Perhaps there’s a finite amount of aesthetic pleasure that can ever circulate in a given scene, and as art itself has gotten pointedly uglier the eye-candy has instantiated itself in the makers. In some quarters, the cost of art education may be a factor, since rich people are often good-looking, looks and money intermarrying easily. Either way, when you go to an opening now – if you can find one – there’s always something to look at, even if it’s not the art. Art schools seem to have been strangely slow to register this shift. I may have missed it, but I don’t see them offering classes in networking, Instagramming yourself in front of your dopey painting while mostly concealing it, dressing well, comportment, pacing yourself on the white wine, memorizing DeBrett’s, or what to expect at your first Vogue shoot. Not yet, anyway.

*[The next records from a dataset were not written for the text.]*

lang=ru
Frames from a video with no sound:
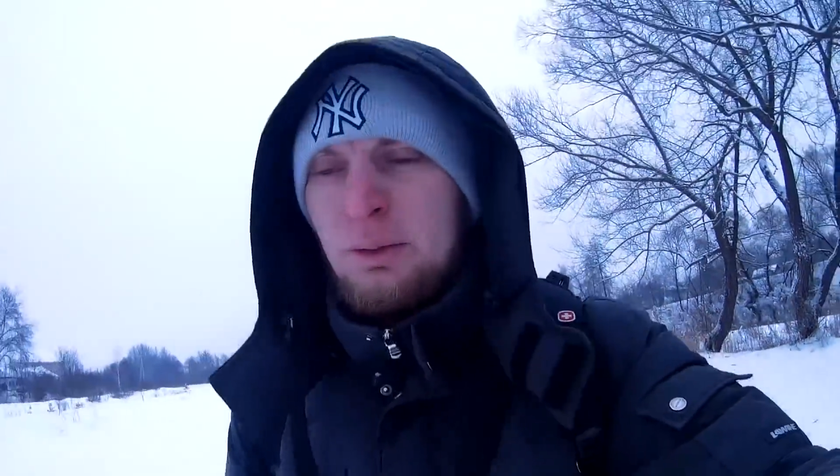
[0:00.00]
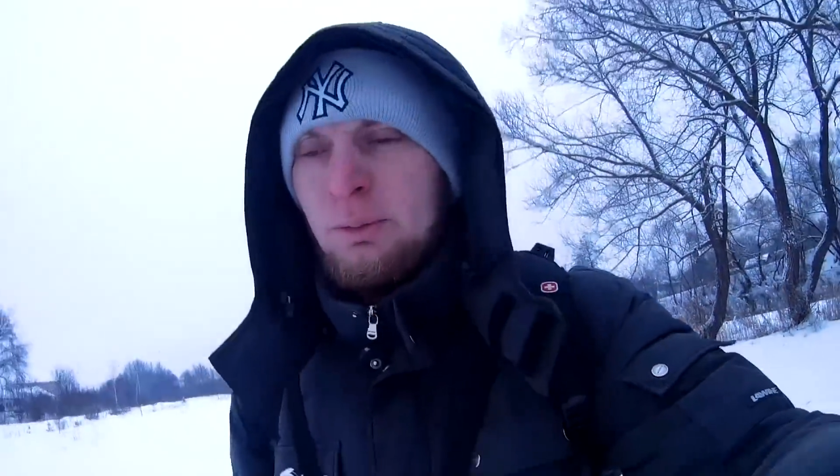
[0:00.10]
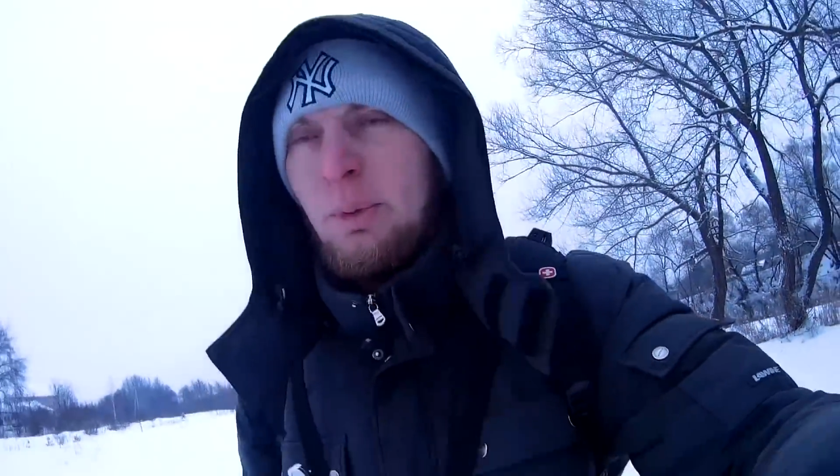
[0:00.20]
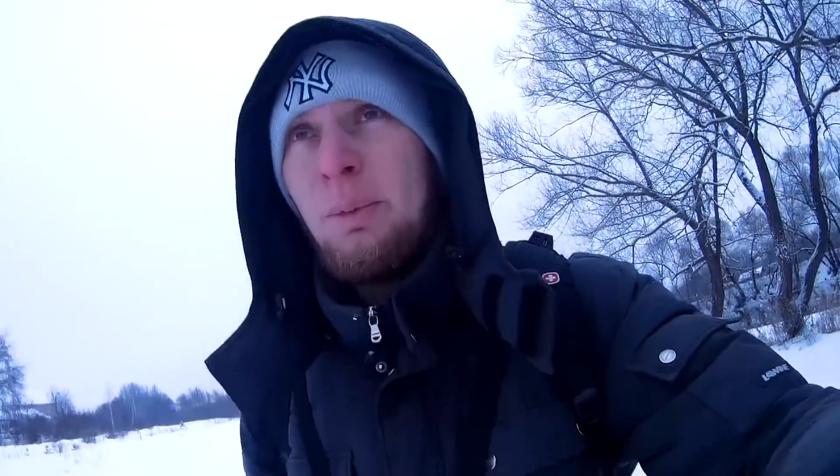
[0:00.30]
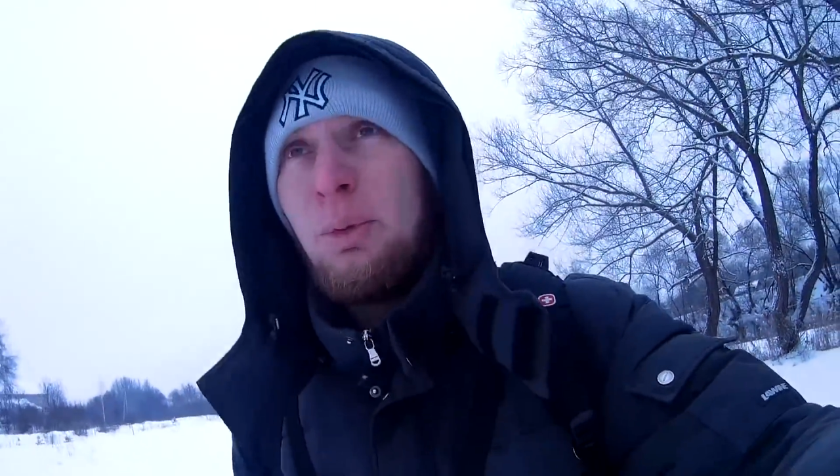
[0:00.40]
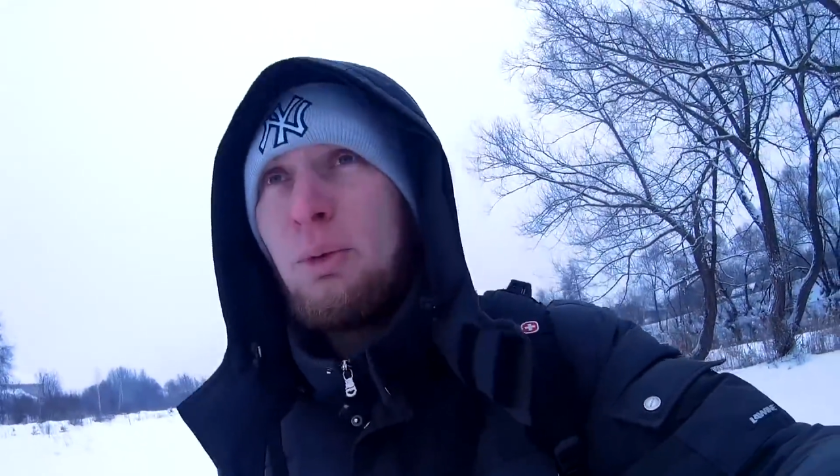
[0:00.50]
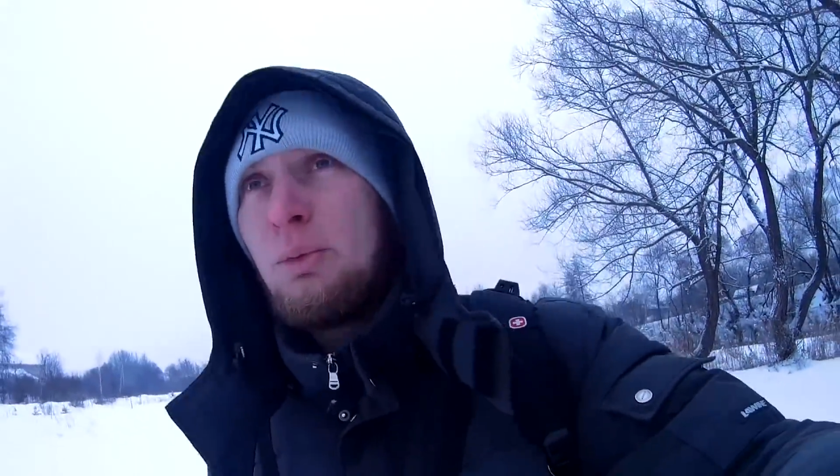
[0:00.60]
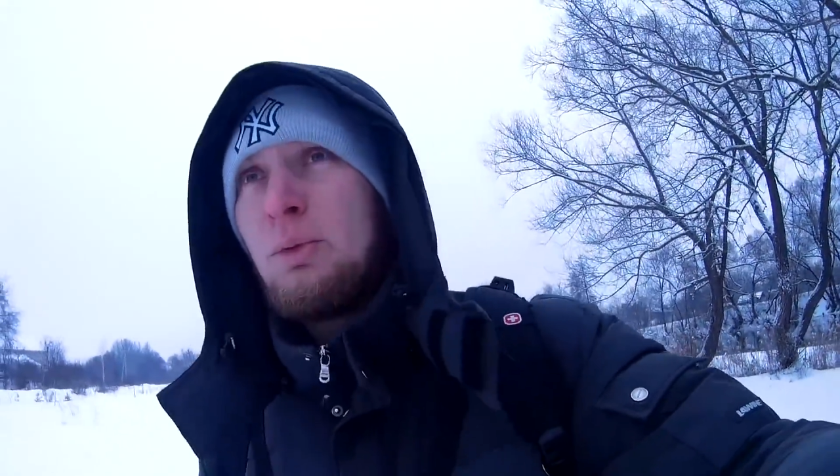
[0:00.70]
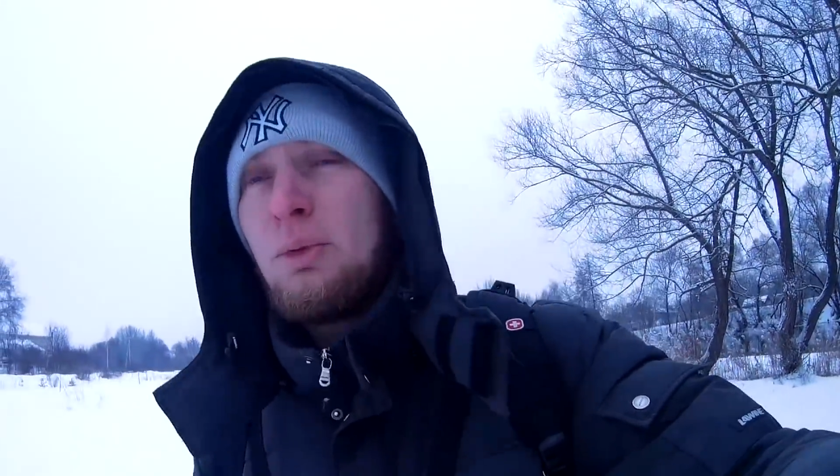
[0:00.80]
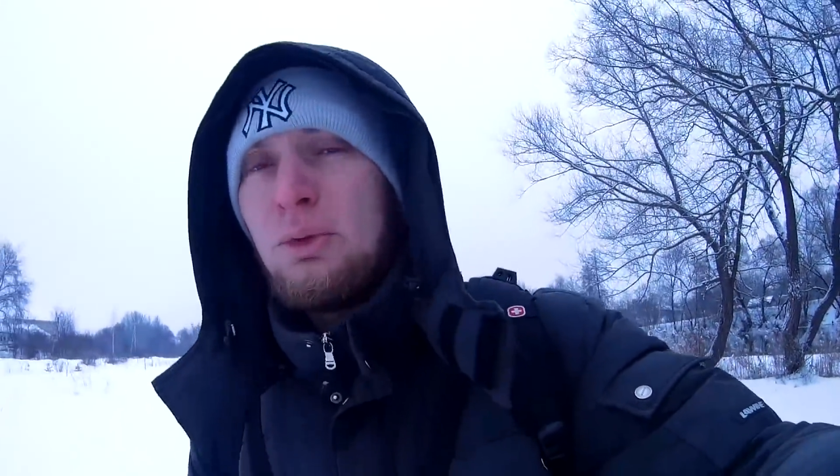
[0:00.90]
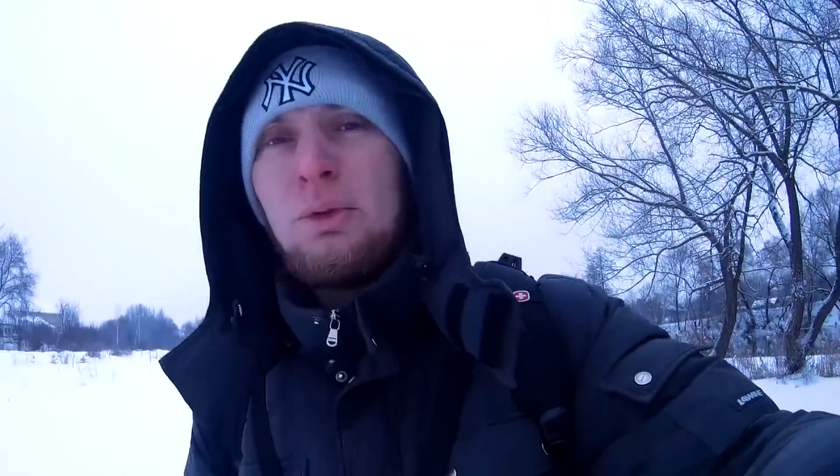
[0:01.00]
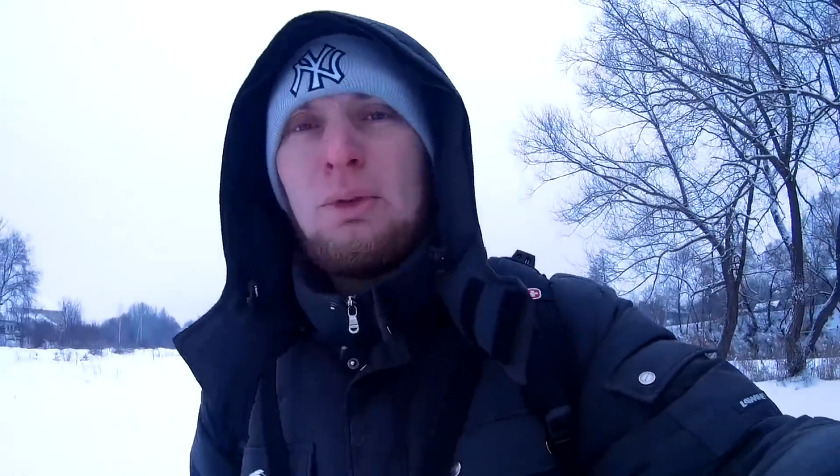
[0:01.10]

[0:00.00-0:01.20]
Ну попробую вот с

In his book Homo Deus (2016), Yuval Noah Harari predicts that in a world where technologically augmented people can live forever, art will die out, because what drives people to make art is a notion that it’ll live on after they die. If they don’t die, why bother? Argue with that as you might (I wouldn’t blame you), we may still be able to glimpse a future horizon of what feels like No Art, or not much, because we’ve made visibility contingent on the maker’s pulchritude. At this point, leaving the stand-ins hypothesis out of it, maybe we’ll end up with two artworlds, something analogous to the scenario in H.G. Wells’s The Time Machine (1895): on the one hand, something like the author’s Eloi – in this case, vacant art-schooled hotties – above ground, at the parties to celebrate the latest baubles they knocked out during gaps in the social calendar; on the other, a parallel tribe to his Morlocks – the troglodytic, at-least-reasonably talented, determined – plugging away in their subterranean studios, waiting vainly for the tide to turn. (Whether this fantasy extends to the latter group eating the former remains to be seen.) Or maybe it won’t be like that at all, but remember what Duchamp said: the artist of the future should go underground. Of course, he’d lost his looks by then.